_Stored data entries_
******

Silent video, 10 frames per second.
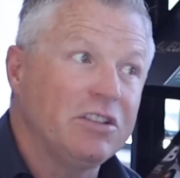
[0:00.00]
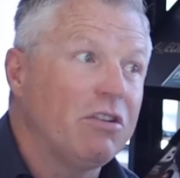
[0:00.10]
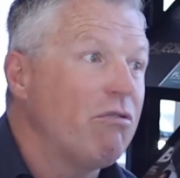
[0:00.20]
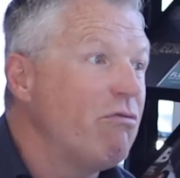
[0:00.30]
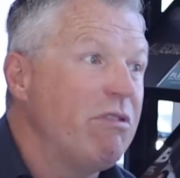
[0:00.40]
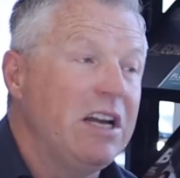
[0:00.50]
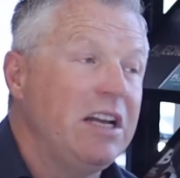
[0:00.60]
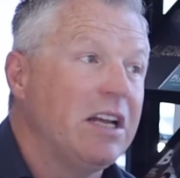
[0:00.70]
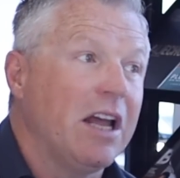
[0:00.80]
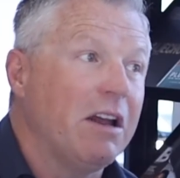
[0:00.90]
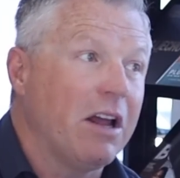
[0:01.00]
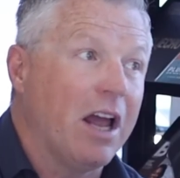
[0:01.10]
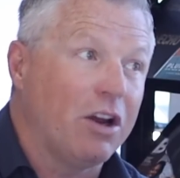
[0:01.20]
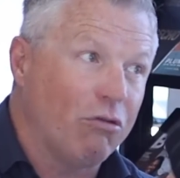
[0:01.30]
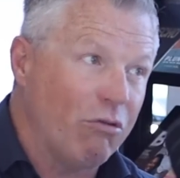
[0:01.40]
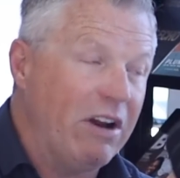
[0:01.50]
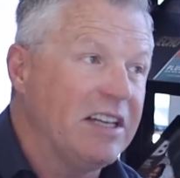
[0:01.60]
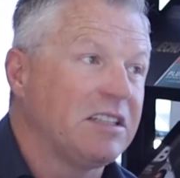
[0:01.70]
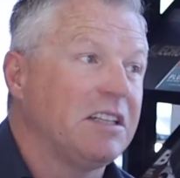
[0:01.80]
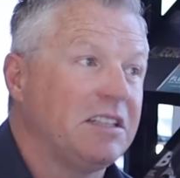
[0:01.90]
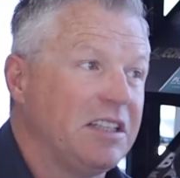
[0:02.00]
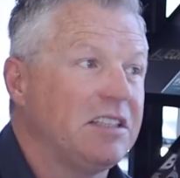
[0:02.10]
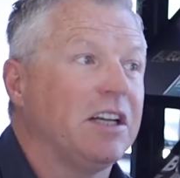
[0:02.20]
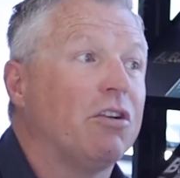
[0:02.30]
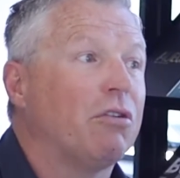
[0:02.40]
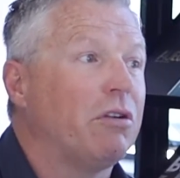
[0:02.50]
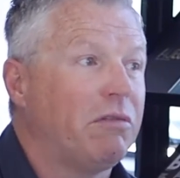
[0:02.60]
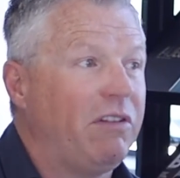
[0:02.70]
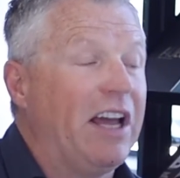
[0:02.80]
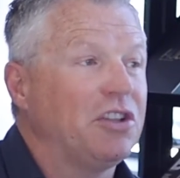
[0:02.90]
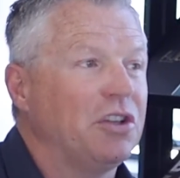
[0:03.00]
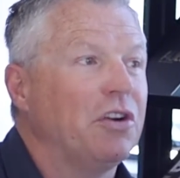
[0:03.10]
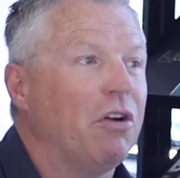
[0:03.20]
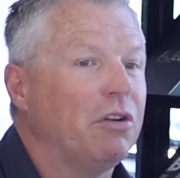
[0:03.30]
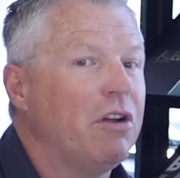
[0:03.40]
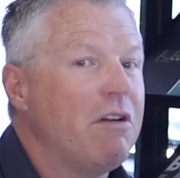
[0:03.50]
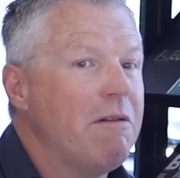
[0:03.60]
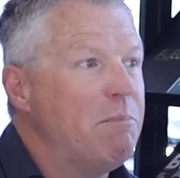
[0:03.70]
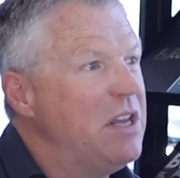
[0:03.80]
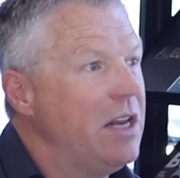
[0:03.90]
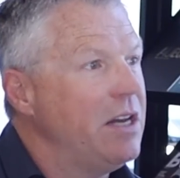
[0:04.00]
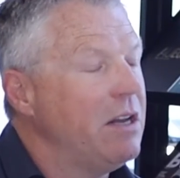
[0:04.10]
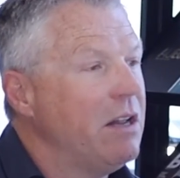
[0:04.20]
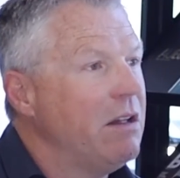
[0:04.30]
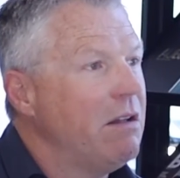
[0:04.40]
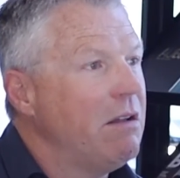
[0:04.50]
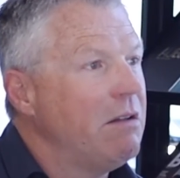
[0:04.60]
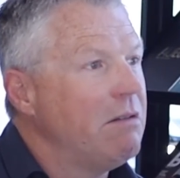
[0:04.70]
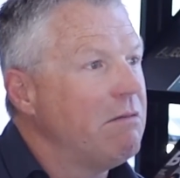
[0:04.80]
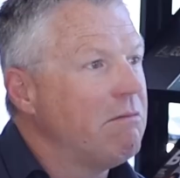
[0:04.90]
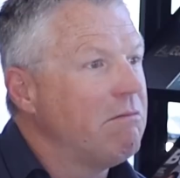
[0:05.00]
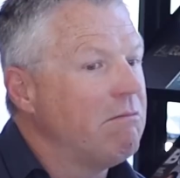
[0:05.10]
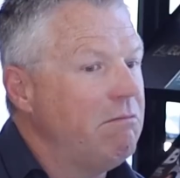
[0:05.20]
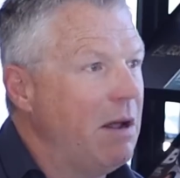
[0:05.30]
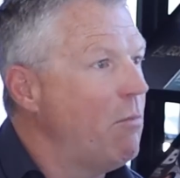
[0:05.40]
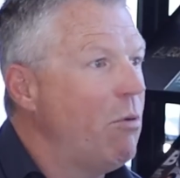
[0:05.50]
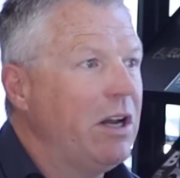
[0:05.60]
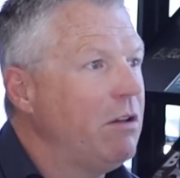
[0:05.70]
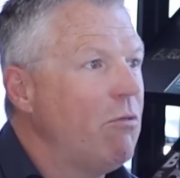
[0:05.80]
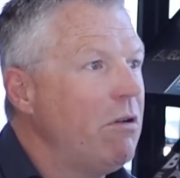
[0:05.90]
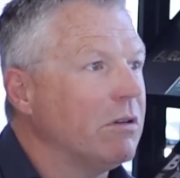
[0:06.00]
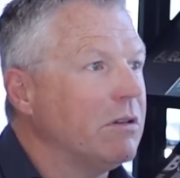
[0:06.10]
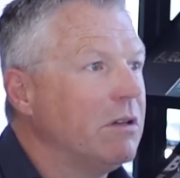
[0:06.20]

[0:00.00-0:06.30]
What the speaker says: not really a great statistic or a reflection on being number 1 in the world.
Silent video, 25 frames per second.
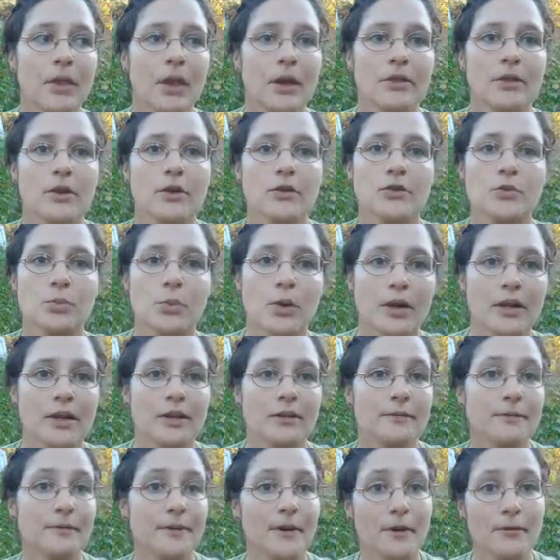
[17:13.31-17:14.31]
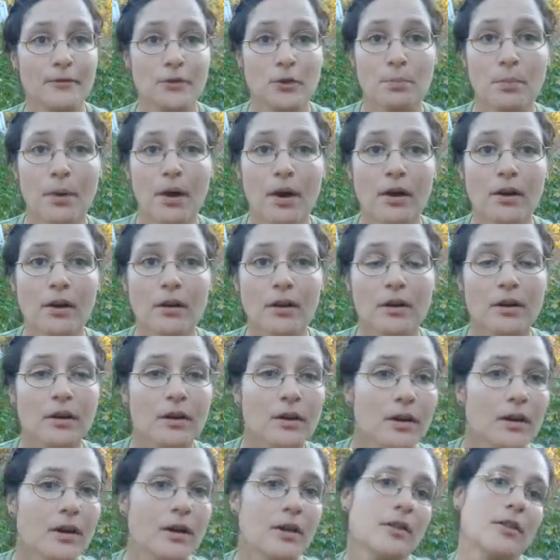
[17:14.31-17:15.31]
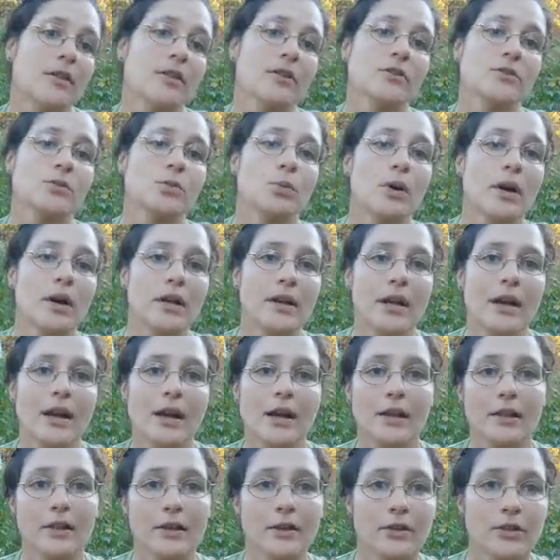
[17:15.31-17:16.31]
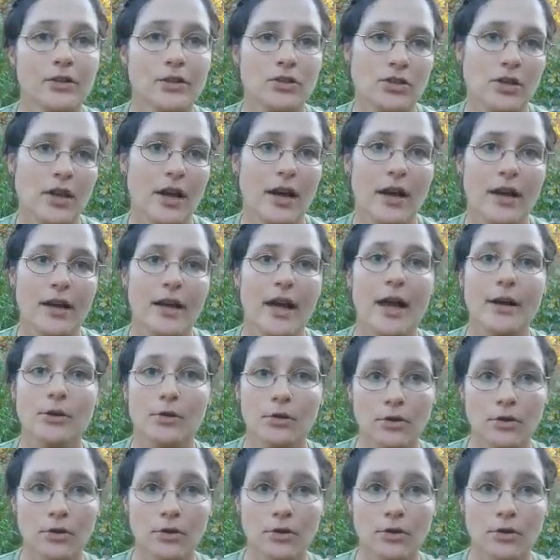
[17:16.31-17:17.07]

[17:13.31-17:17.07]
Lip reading: There's one in Fairview Park. There's one at Clary-Shy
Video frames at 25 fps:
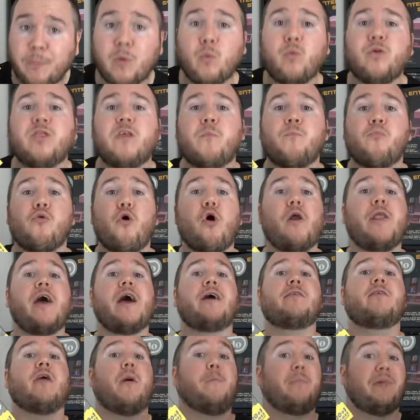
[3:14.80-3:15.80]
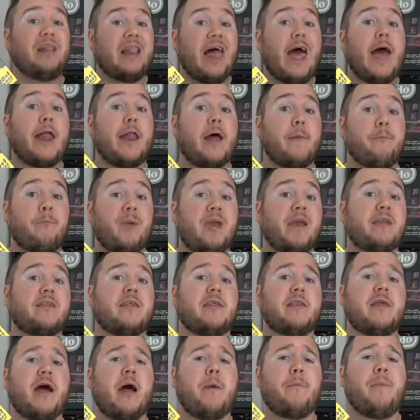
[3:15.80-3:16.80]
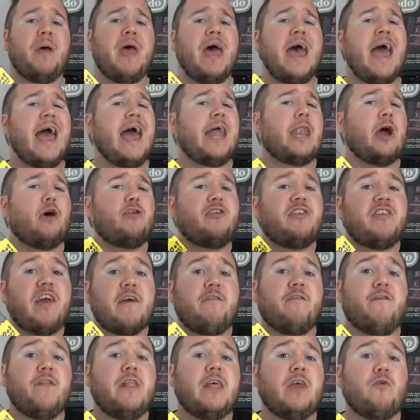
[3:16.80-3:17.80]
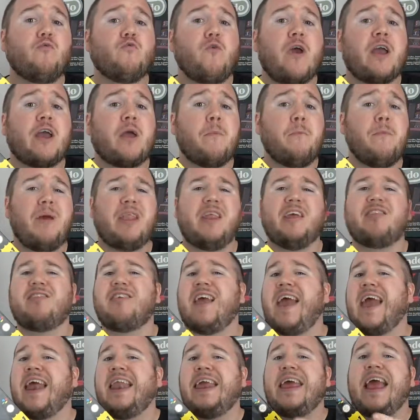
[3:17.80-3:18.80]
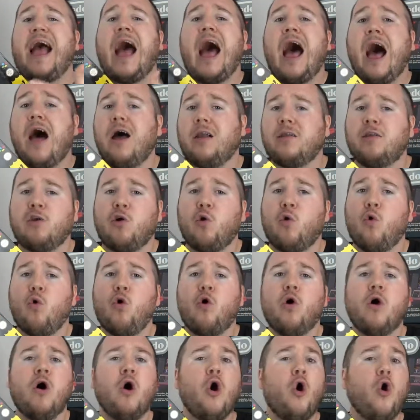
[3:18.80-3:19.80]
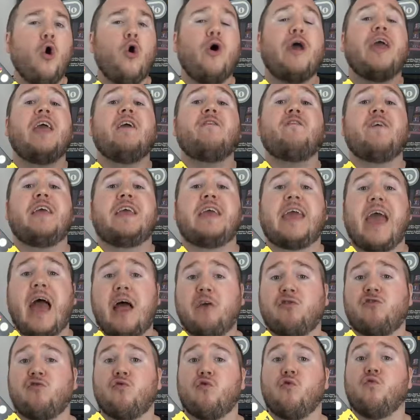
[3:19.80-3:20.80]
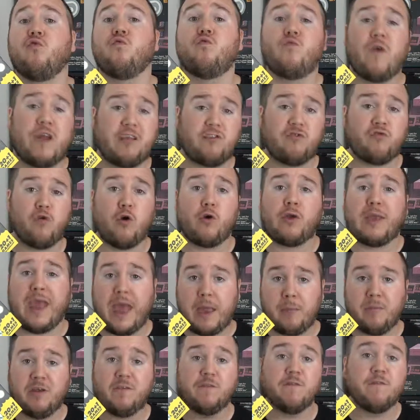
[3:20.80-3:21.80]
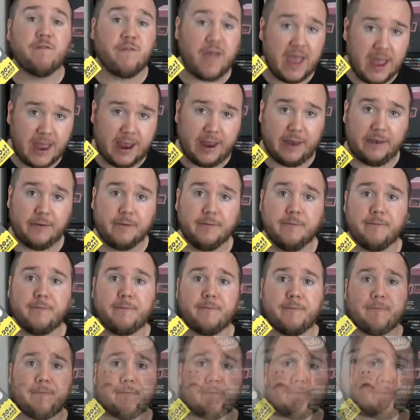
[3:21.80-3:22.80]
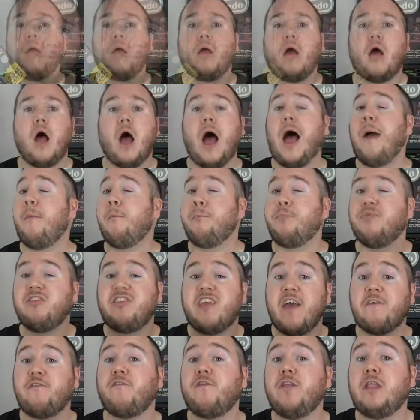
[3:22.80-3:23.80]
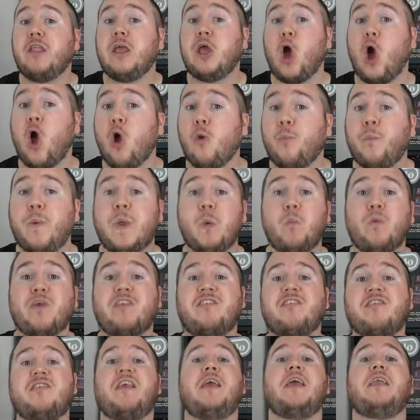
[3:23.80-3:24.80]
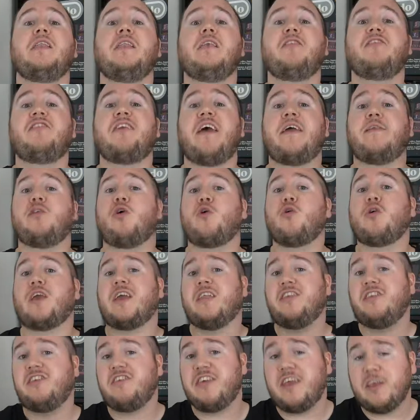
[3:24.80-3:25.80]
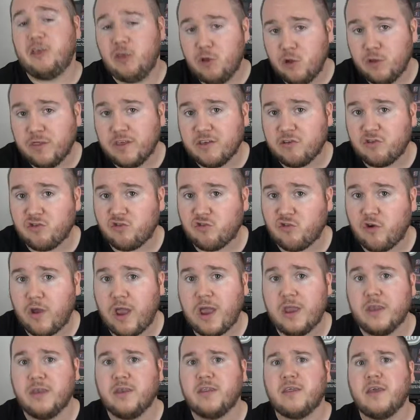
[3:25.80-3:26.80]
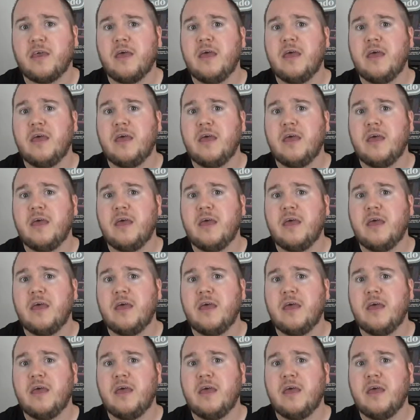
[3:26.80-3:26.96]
with the product. I'm glad I picked it up, and I'd definitely recommend it to any hardcore or even casual retro gaming fan. I'm definitely hoping we see Nintendo continue this trend.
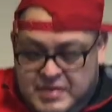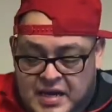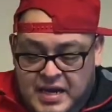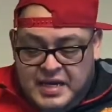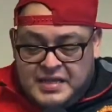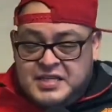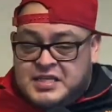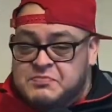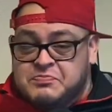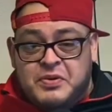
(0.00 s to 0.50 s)
At
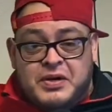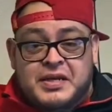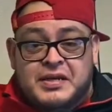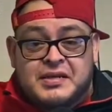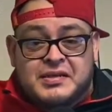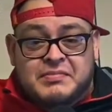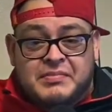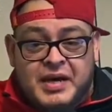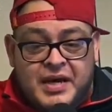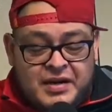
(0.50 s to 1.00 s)
this point, it
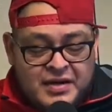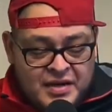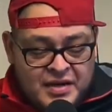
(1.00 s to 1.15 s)
doesn't matter.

******

_Task statement_
Across the records above, show each line containing the word "frames".

_Task output_
Silent video, 10 frames per second.
Silent video, 25 frames per second.
Video frames at 25 fps:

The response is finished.